Fungicide Resistance Testing Available for Georgia Grape Producers

Jim Rogers Georgia, Grapes

By Clint Thompson

Georgia grape producers should be aware that the University of Georgia has resources to test for fungicide resistance of multiple pathogens in wine grapes.


These pathogens include powdery mildew, downy mildew, ripe rot and Botrytis. But only in certain instances should growers send samples to the Plant Molecular Diagnostic Lab in Tifton, Georgia.

Phil Brannen, University of Georgia Cooperative Extension fruit disease specialist, highlighted fungicide resistance testing in the UGA Extension Viticulture Blog.

“If you’ve been spraying for a while and see a breakdown in disease control, it could just be natural that the weather is conducive to the fungus, and even though you’re spraying and the fungicide is active, you could still have a loss of control in some years. But if you’re having serious disease, and in particular you see the disease, it’s not a bad idea just to have those tests run,” Brannen said. “That will tell you whether or not you have a concern or not; especially with botrytis and the ability of it to overcome so many classes of chemistry, I think you need to do that one on a yearly basis. I think that’s just something you should do as a matter of fact.”
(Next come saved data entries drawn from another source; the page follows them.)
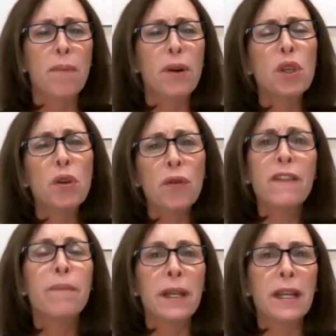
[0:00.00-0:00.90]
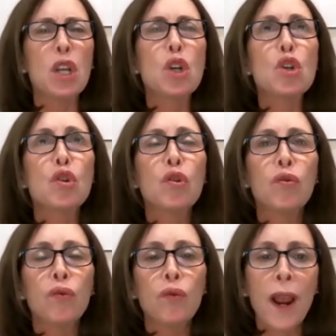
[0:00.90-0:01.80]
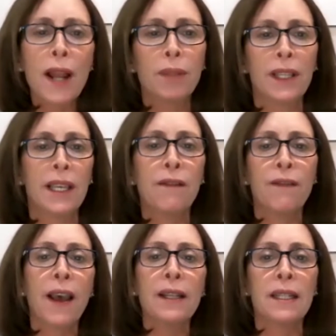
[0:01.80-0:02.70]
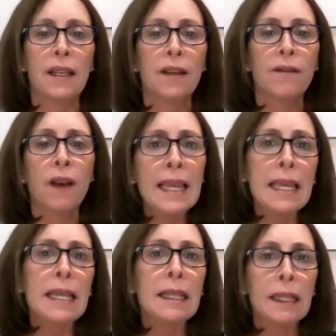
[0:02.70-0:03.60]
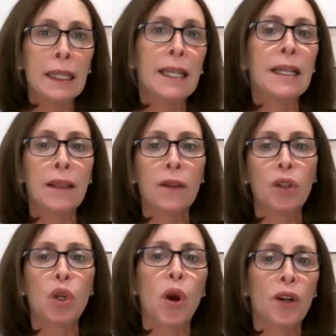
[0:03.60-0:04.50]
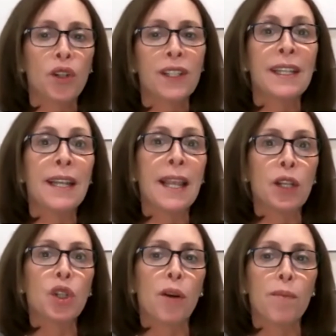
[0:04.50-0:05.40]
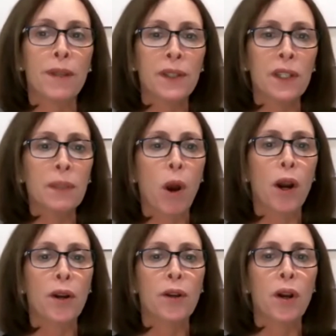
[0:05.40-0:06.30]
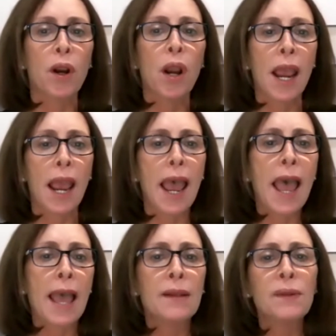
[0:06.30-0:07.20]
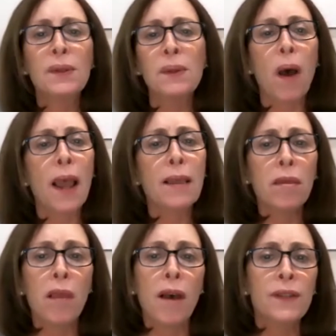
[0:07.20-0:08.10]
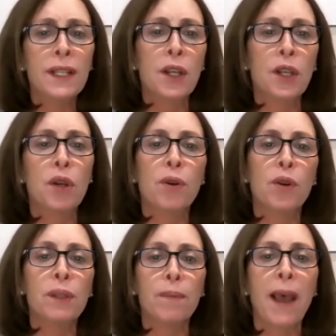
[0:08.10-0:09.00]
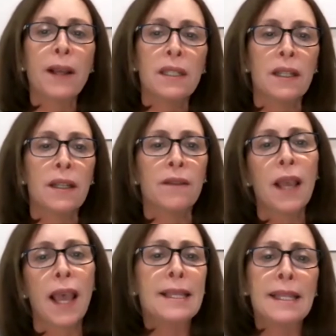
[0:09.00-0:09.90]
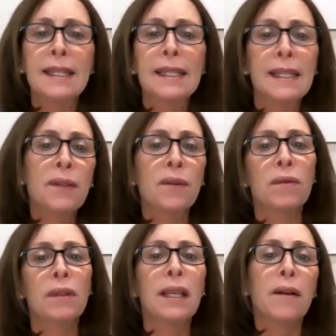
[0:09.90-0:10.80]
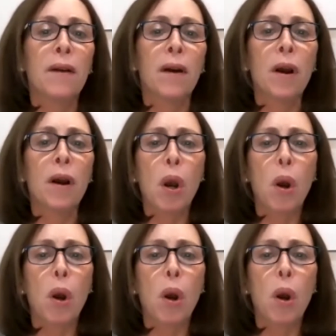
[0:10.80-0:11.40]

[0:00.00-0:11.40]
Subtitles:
but you have been incredibly effective in leading the charge as an HR business partner. And so I'd love to get your perspective as a senior leader.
Brannen said growers with concerns of their QoI (Abound and similar fungicides) or DMI fungicides, it is best to hold off until they see the disease and then get tested. Testing allows a producer to switch fungicide classes to those that are active compared to spraying materials that show less efficacy.

“If you’ve always had good control and you don’t have good control this year, then it’s definitely time to test it,” Brannen said. “We have to spray grapes a lot and we try to utilize as many classes of chemistry as we can as far as fungicides go, but unfortunately some of the fungicide classes are starting to break down in their activity against the fungi that we’re concerned about. We’ve done a pretty extensive survey on the QoI looking at downy mildew and powdery mildew, and we know where people have utilized that class of chemistry for a while, it probably is not working. If you’ve been using it for eight, nine or 10 years, it should probably not have any activity at all.

“Unfortunately, you just can’t use it for that anymore. It could still be utilized for other fungi but as far as for those in particular, that’s a problem.”